■ **Source records**
########
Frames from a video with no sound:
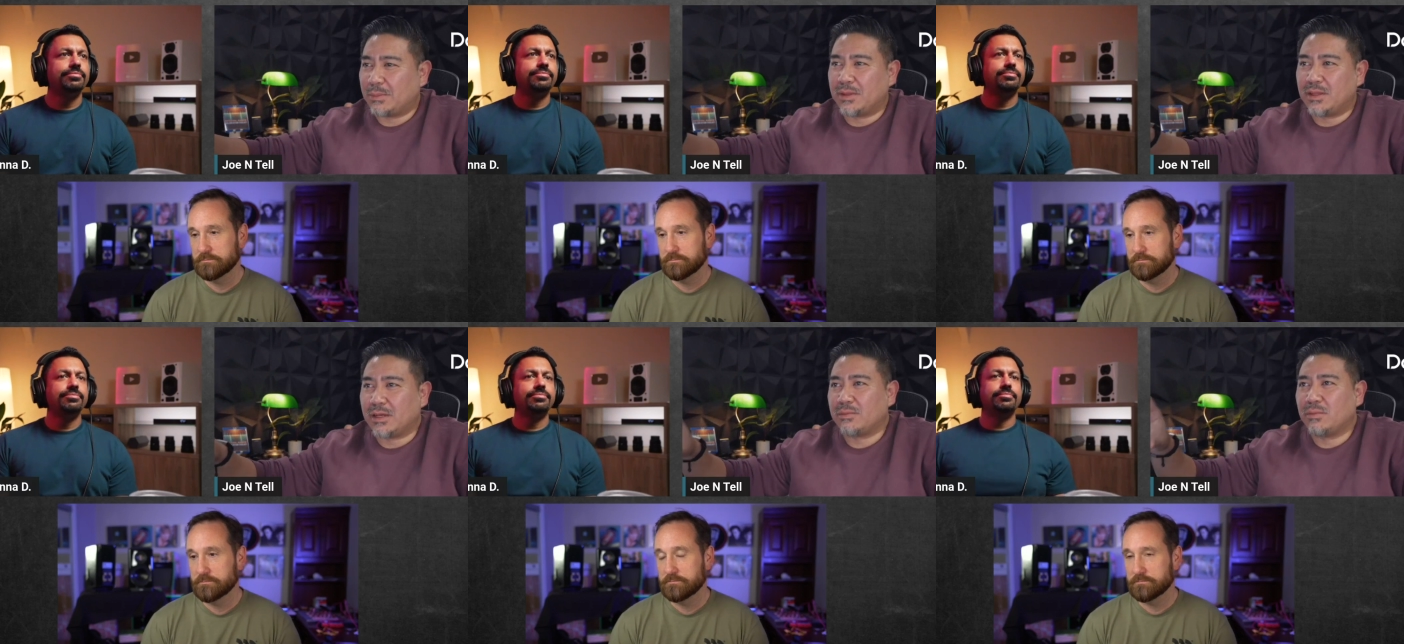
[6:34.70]

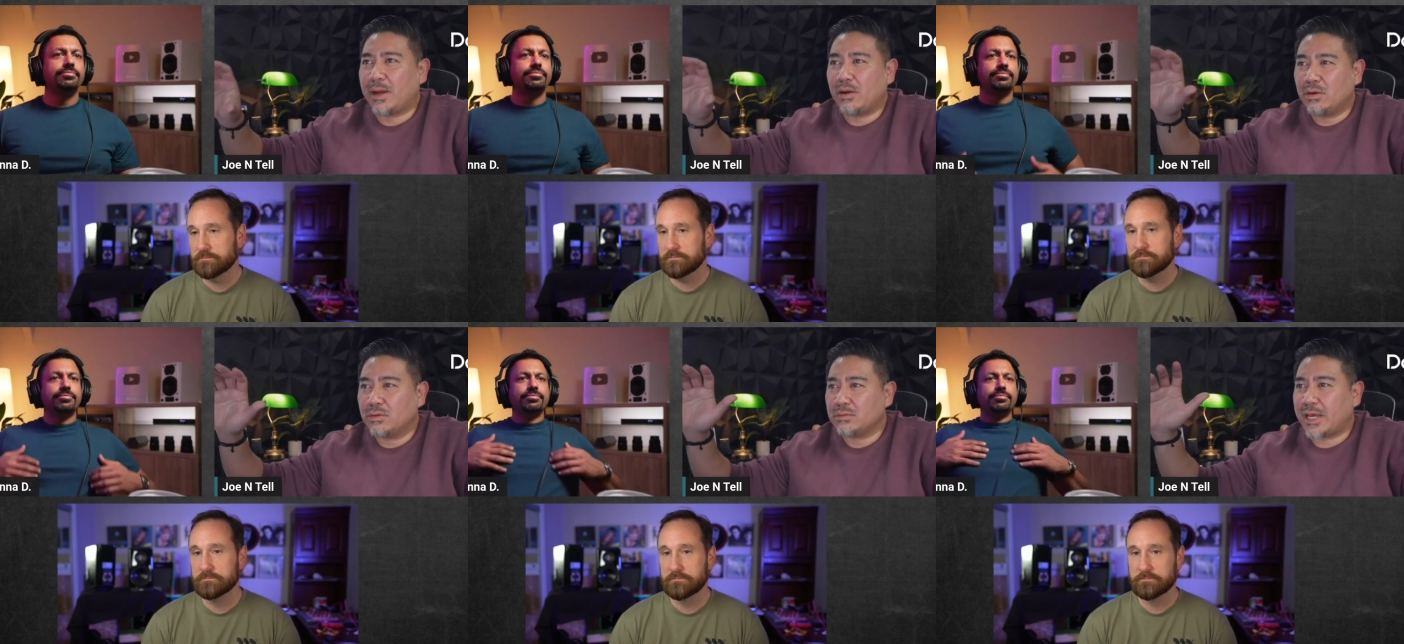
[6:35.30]
Speaker 1: thing, my mm-hmm.
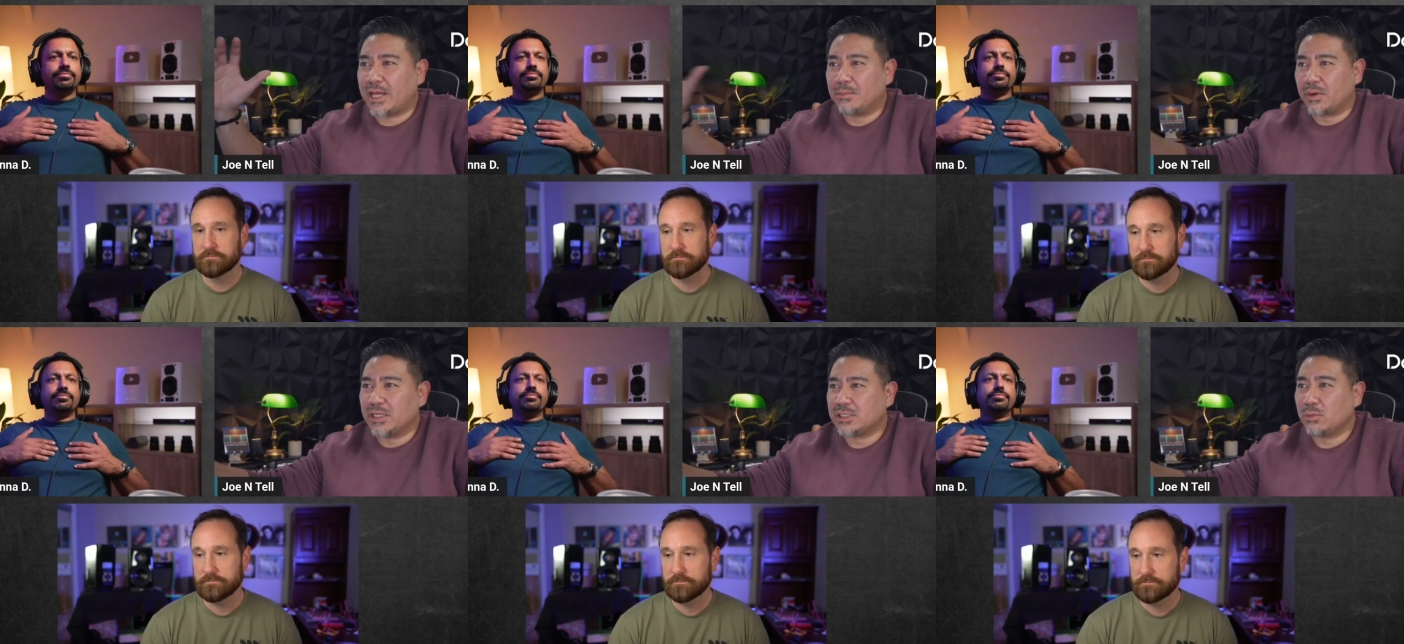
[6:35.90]
own
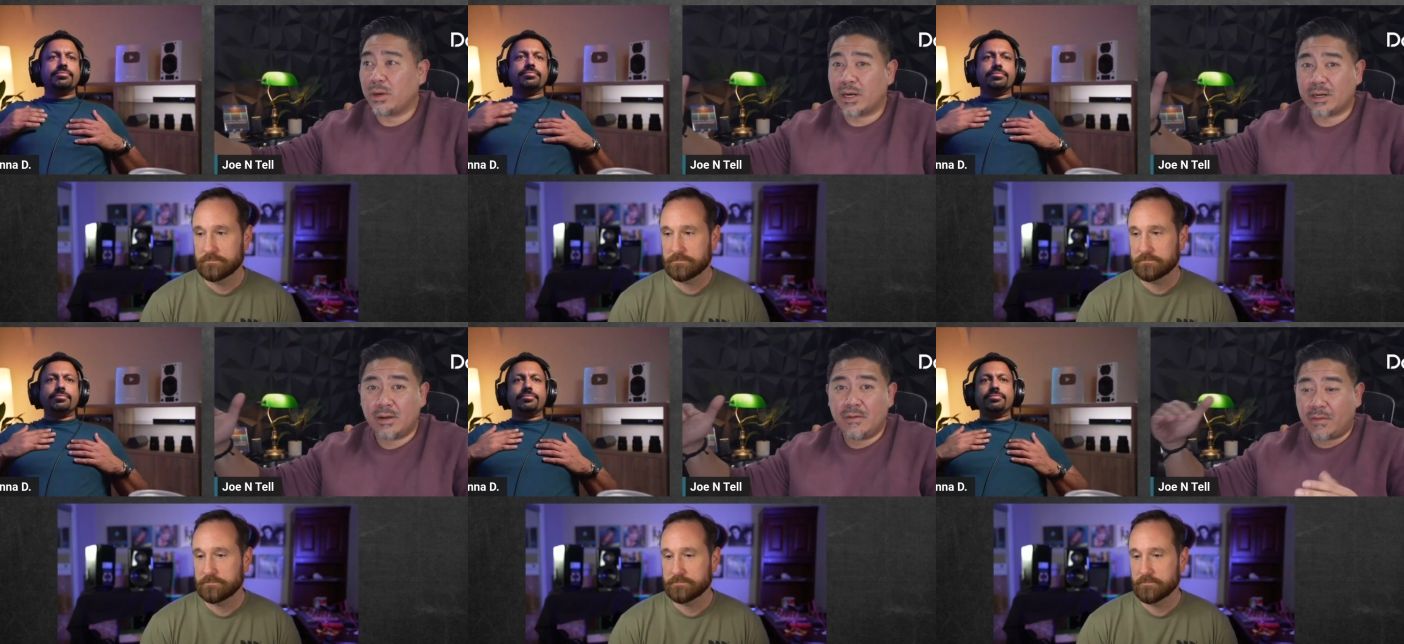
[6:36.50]
calibration where
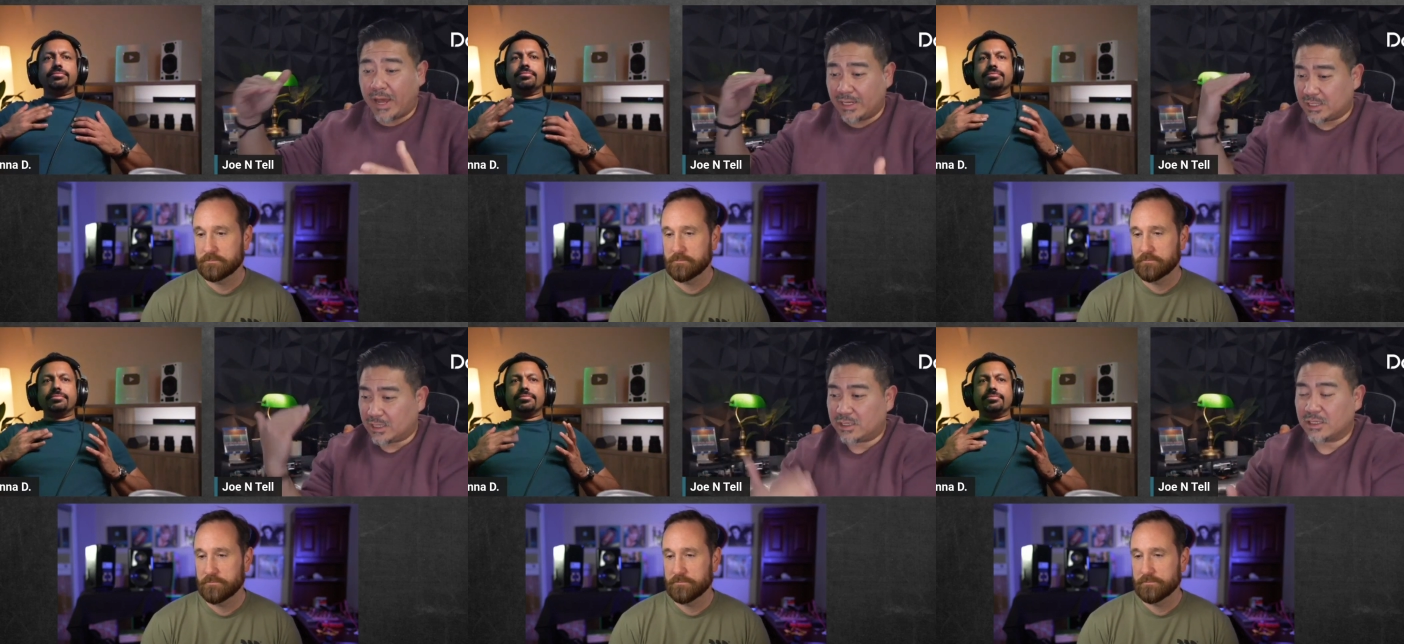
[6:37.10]
I set
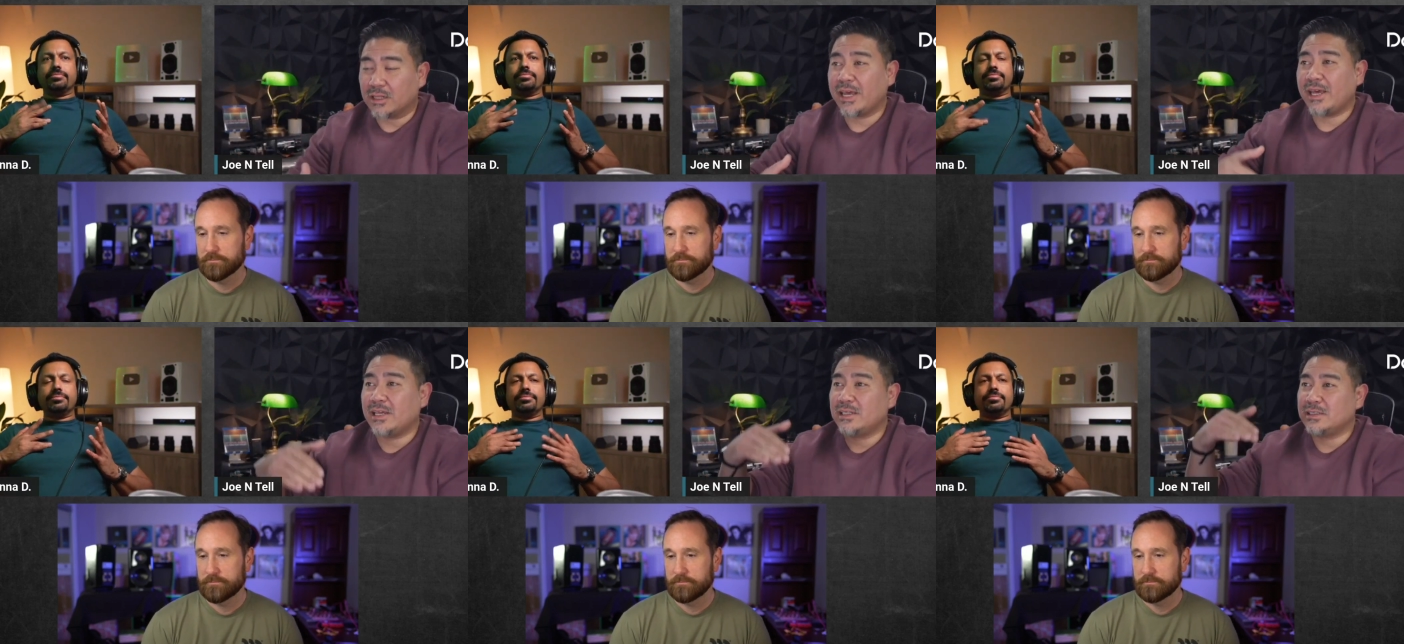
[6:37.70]
the
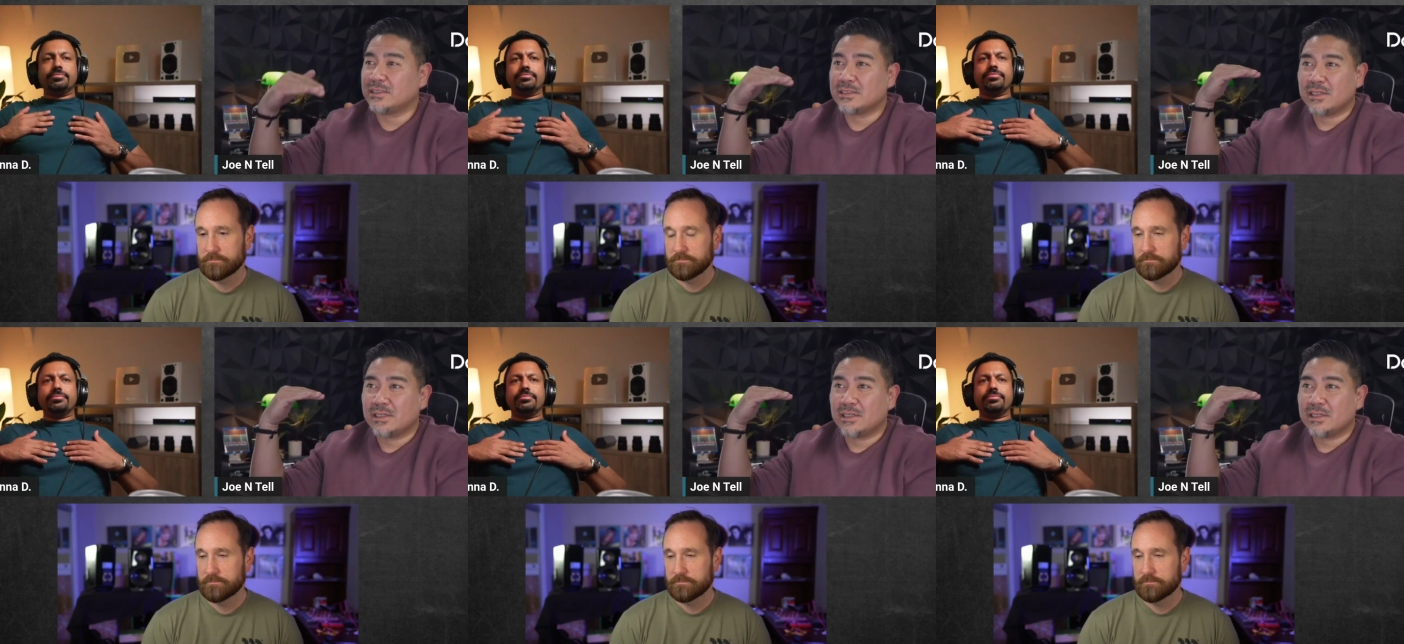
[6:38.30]
delays,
########
■ **The problem**
Every entry, word for word, should be given again; the pictures are not part of the copy.

■ **Solution for this exercise**
Frames from a video with no sound:
[6:34.70]

[6:35.30]
Speaker 1: thing, my mm-hmm.
[6:35.90]
own
[6:36.50]
calibration where
[6:37.10]
I set
[6:37.70]
the
[6:38.30]
delays,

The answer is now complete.